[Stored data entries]
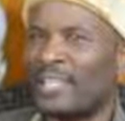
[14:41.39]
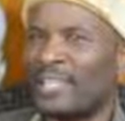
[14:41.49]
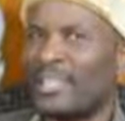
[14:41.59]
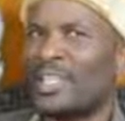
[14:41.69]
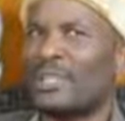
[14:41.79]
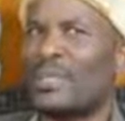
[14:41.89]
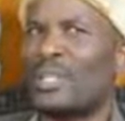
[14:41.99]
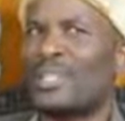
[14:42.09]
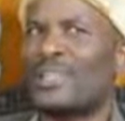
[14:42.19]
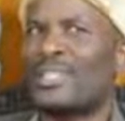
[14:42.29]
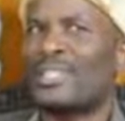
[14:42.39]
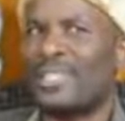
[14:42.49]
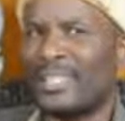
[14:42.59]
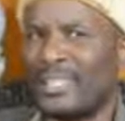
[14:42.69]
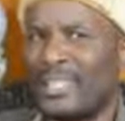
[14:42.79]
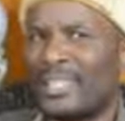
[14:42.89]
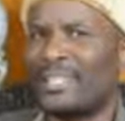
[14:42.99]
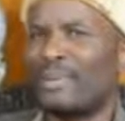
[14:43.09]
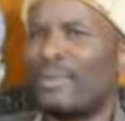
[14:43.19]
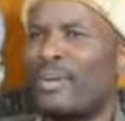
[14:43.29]
Then I saw that, okay, there
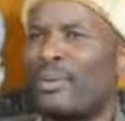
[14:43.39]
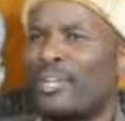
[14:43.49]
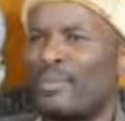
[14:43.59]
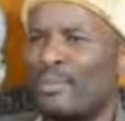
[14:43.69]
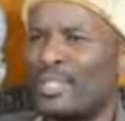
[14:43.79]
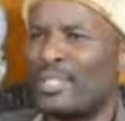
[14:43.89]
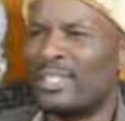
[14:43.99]
is power in me.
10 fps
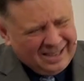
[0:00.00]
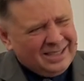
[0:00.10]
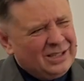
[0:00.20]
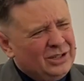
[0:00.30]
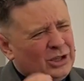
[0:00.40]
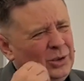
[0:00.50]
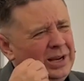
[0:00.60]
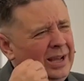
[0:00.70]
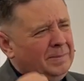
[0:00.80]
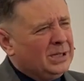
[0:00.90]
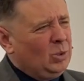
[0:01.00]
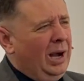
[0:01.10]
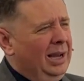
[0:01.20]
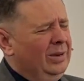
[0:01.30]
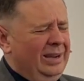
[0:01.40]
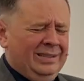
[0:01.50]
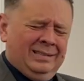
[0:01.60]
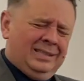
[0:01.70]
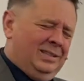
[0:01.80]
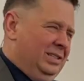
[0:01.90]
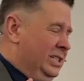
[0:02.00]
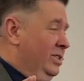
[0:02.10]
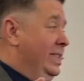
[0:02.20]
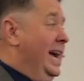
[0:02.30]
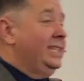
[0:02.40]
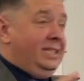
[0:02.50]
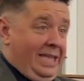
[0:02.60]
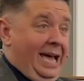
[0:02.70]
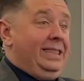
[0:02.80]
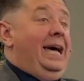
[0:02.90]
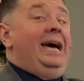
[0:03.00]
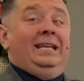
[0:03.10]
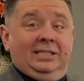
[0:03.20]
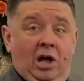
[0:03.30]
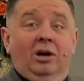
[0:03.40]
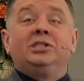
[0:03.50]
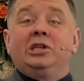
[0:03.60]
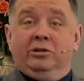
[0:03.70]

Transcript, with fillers: So you chew it up, swallow. Uh, uh, so, so that's that. That is also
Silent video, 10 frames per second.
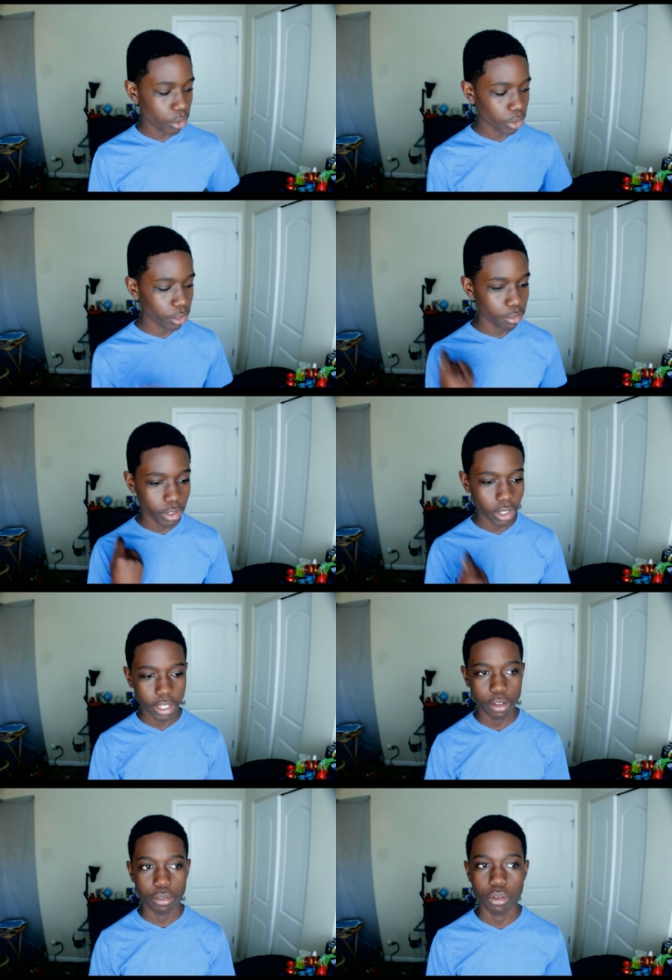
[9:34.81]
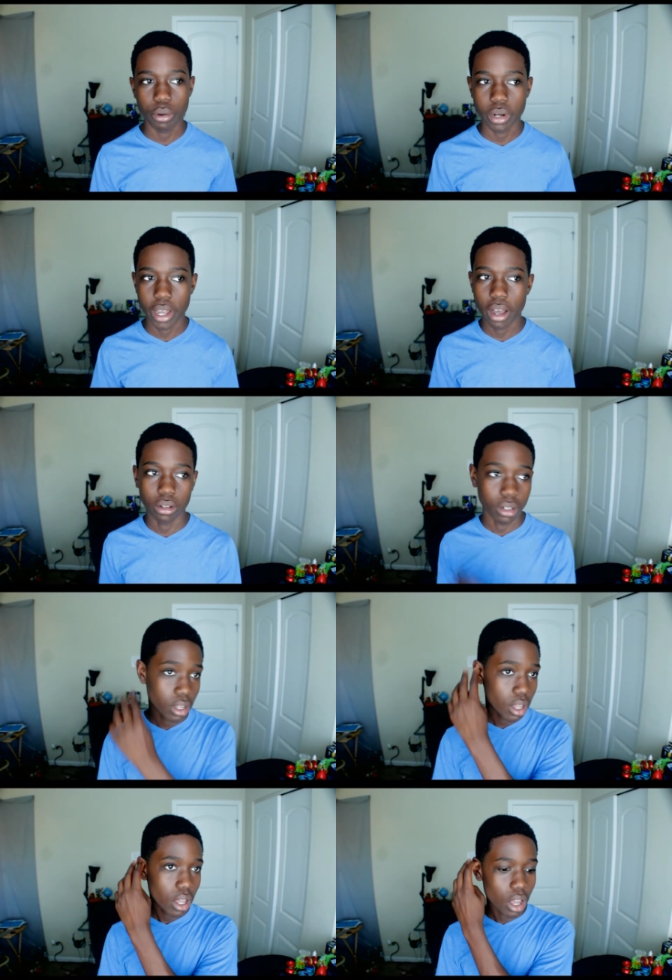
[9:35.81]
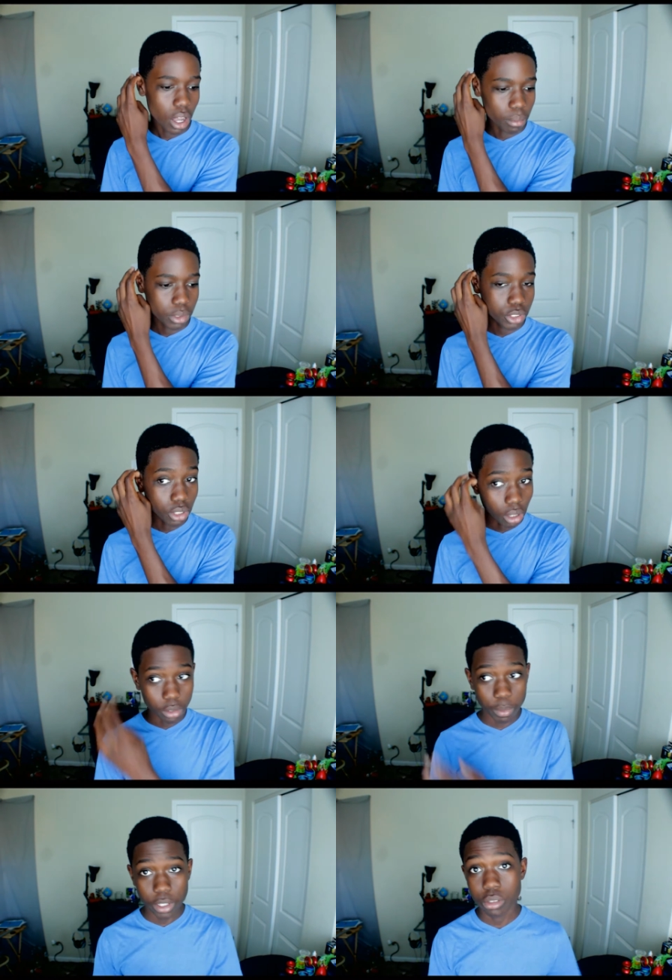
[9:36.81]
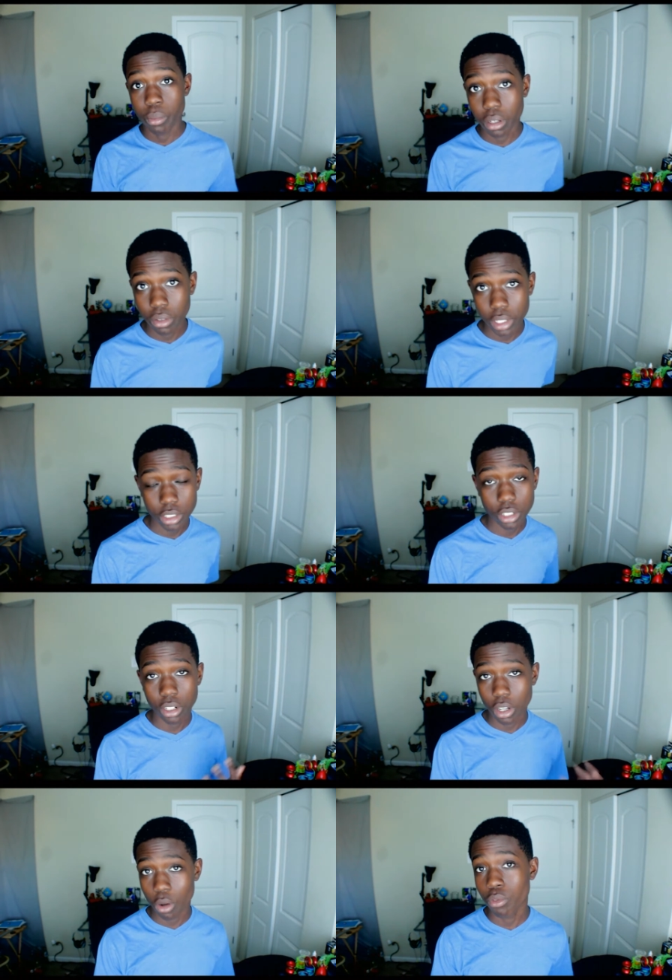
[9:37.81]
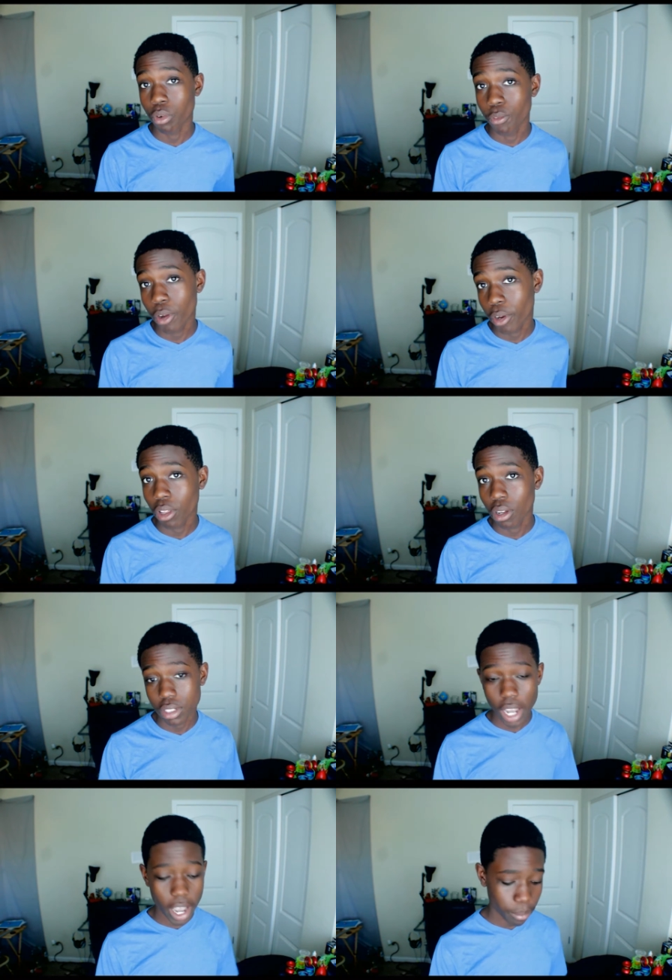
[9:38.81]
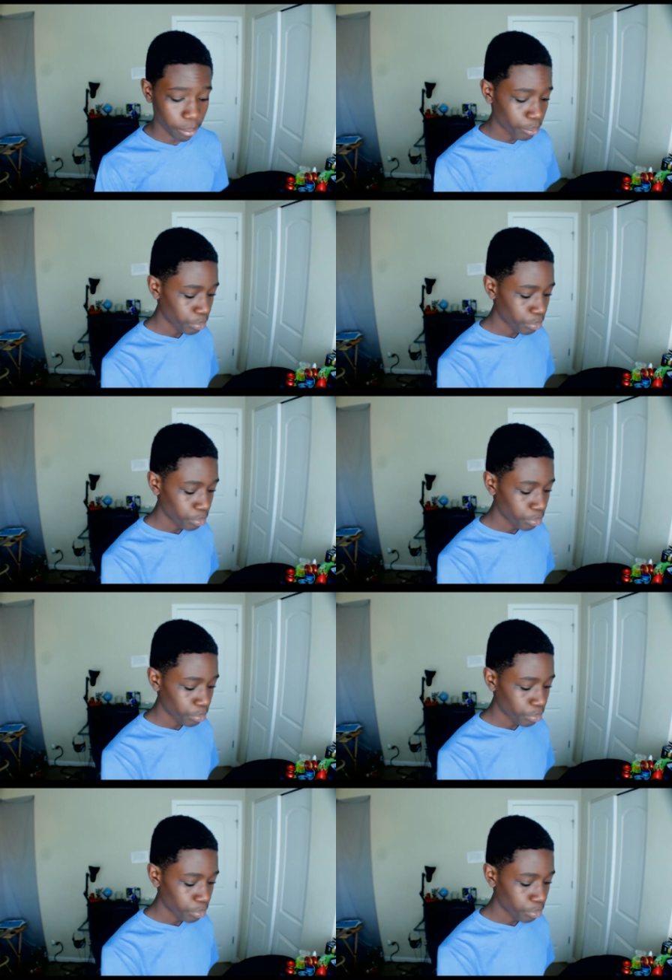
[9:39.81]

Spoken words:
You really feel like you're throwing down a solid piece of metal that's gonna go for a very long time.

*TASK DIRECTIONS*
Every entry above needs to be copied exactly, and no pictures go with it.

*COMPLETED TASK*
[14:41.39]
[14:41.49]
[14:41.59]
[14:41.69]
[14:41.79]
[14:41.89]
[14:41.99]
[14:42.09]
[14:42.19]
[14:42.29]
[14:42.39]
[14:42.49]
[14:42.59]
[14:42.69]
[14:42.79]
[14:42.89]
[14:42.99]
[14:43.09]
[14:43.19]
[14:43.29]
Then I saw that, okay, there
[14:43.39]
[14:43.49]
[14:43.59]
[14:43.69]
[14:43.79]
[14:43.89]
[14:43.99]
is power in me.
10 fps
[0:00.00]
[0:00.10]
[0:00.20]
[0:00.30]
[0:00.40]
[0:00.50]
[0:00.60]
[0:00.70]
[0:00.80]
[0:00.90]
[0:01.00]
[0:01.10]
[0:01.20]
[0:01.30]
[0:01.40]
[0:01.50]
[0:01.60]
[0:01.70]
[0:01.80]
[0:01.90]
[0:02.00]
[0:02.10]
[0:02.20]
[0:02.30]
[0:02.40]
[0:02.50]
[0:02.60]
[0:02.70]
[0:02.80]
[0:02.90]
[0:03.00]
[0:03.10]
[0:03.20]
[0:03.30]
[0:03.40]
[0:03.50]
[0:03.60]
[0:03.70]

Transcript, with fillers: So you chew it up, swallow. Uh, uh, so, so that's that. That is also
Silent video, 10 frames per second.
[9:34.81]
[9:35.81]
[9:36.81]
[9:37.81]
[9:38.81]
[9:39.81]

Spoken words:
You really feel like you're throwing down a solid piece of metal that's gonna go for a very long time.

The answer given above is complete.